Mnangagwa a good farmer but then…

While Zimbabwean President Emmerson Mnangagwa’s Precabe Farm in Sherwood, near Kwekwe, is doing well and is often used to showcase isolated success stories of the state-sponsored chaotic land reform programme, it is also true that powerful politicians and elites like him benefit from direct and indirect subsidies by the state, business community and individual donations.

Mnangagwa got his farm through the chaotic and oft-violent land reform programme.

Senior government and Zanu-PF benefited from various state-sponsored programmes giving them farming implements or equipment and inputs.

State media has reported that Mnangagwa has over 2000 cattle, 400 goats, chicken and fish; some of these donated.

The media also says Mnangagwa slaughters two beasts a week to feed workers.

Mnangagwa, presented as a successful farmer who has dramatically increased productivity 10 times, grows maize, soya beans, wheat and horticultural products.

Although the success of some new farmers has debunked myths that blacks cannot farm, the reality is Zimbabwe has not recovered from the devastating impact of the economic collapse of agriculture, the mainstay of the economy.

That is why without fixing agriculture, among other issues primarily politics, the economy will not recover.
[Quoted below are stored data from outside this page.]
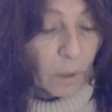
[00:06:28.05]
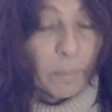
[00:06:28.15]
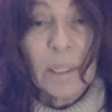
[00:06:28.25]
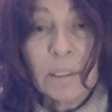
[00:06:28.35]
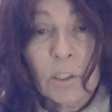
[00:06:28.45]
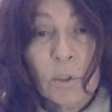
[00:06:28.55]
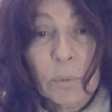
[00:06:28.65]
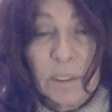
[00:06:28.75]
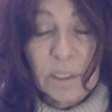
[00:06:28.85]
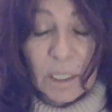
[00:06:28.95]
a
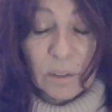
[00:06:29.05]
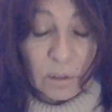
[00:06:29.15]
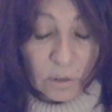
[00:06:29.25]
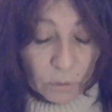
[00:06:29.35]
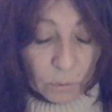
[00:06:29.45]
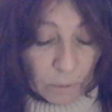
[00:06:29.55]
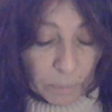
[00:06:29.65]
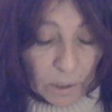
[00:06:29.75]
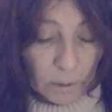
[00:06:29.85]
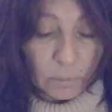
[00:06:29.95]
message was sent,
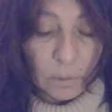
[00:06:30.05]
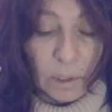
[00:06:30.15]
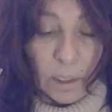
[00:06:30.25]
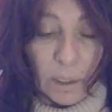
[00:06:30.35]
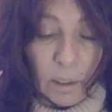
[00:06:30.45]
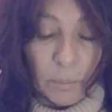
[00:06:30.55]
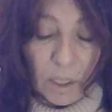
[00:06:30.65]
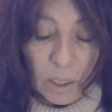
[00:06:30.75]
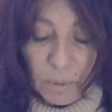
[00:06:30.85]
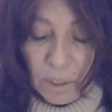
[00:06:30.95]
Scorpio, and
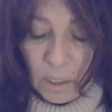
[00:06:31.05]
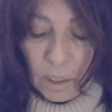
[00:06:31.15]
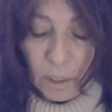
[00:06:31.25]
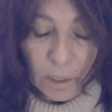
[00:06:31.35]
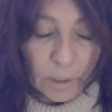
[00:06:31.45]
maybe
The context is that after the withdrawal of agrarian capital from financing agriculture in the context of historical grievances, policy clashes and a backlash following the implementation radical land redistribution and tenure reforms since 2000, the financially constrained cropped at Zimbabwean state assumed a significant role in funding production, especially of food grains.

Dr Freedom Mazwi, a local political economist, says various input subsidy programmes were initiated by state and donor agencies to plug the challenges faced by farmers in accessing expensive agricultural inputs, such as seeds and fertiliser on the open markets.
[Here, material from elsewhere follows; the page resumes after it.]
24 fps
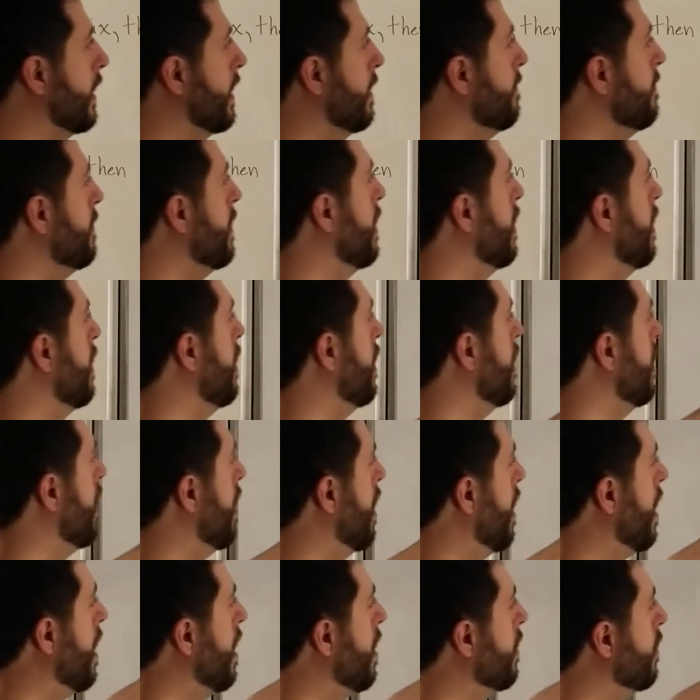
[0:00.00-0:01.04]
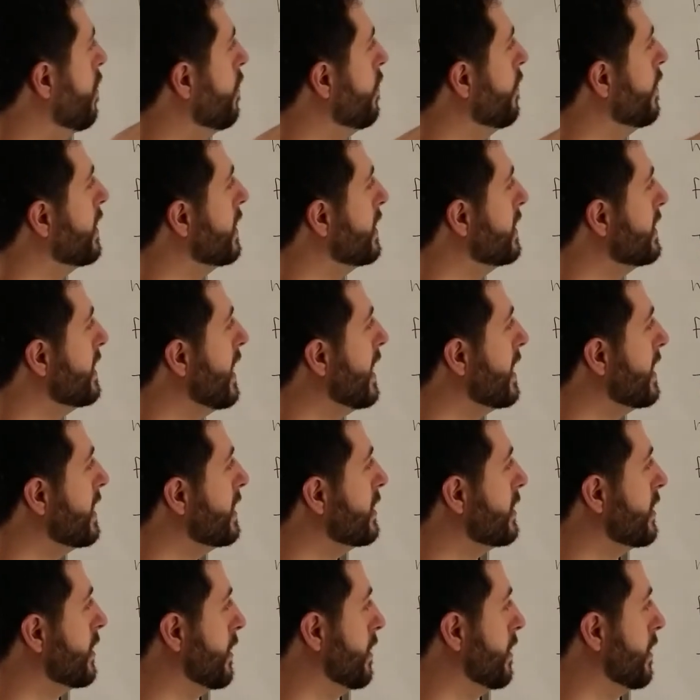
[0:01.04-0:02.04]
Okay? We can take a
Notwithstanding interventions, the country’s national production has been short of domestic demand for grains, among other key food items, and the recurrent deficits have been increasingly met with a ballooning food import bill. Against this background, in 2016, Mazwi says, government initiated the Special Maize Import Substitution Programme to enhance domestic production and reduce food imports.
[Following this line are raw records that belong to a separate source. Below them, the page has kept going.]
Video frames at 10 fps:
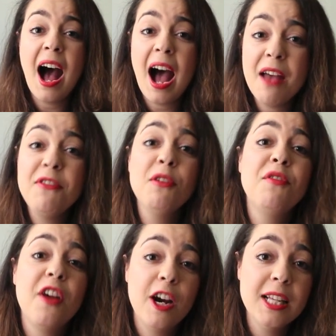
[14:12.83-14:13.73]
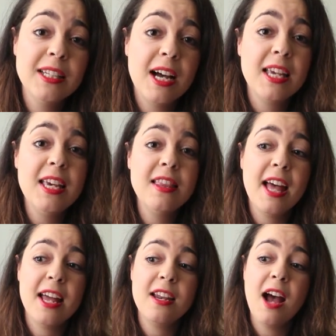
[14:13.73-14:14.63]
I feel very lucky
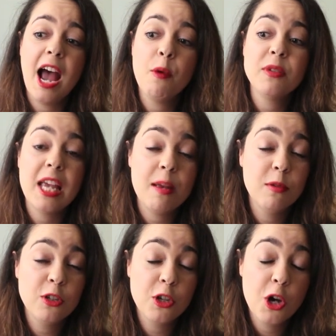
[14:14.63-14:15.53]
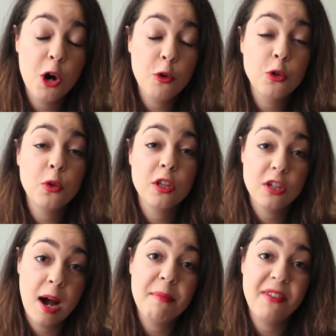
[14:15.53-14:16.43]
that I was able to go to the
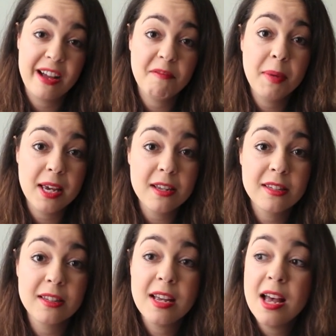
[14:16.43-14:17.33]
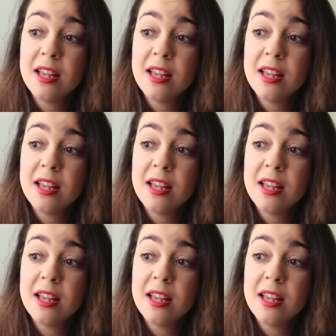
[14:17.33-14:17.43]
top 5 picks.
Commonly referred to as the Targeted Command Agriculture Programme (TCAP), it is akin to a contract-farming scheme enlisting both the peasantries and the new small-scale capitalist farms, with funding support from domestic capital. Contract farming in Zimbabwe has largely been driven by domestic and international agribusiness and focused on export commodities such as cotton, tobacco and horticulture.

In this respect, this represents a relatively novel, if not innovative, approach by the state to finance food production through contract farming geared to serve the home market.

This model of financing agriculture has benefited government and Zanu-PF officials, giving them a major boost and advantage over other farmers who do not have similar funding and are not in the patronage network.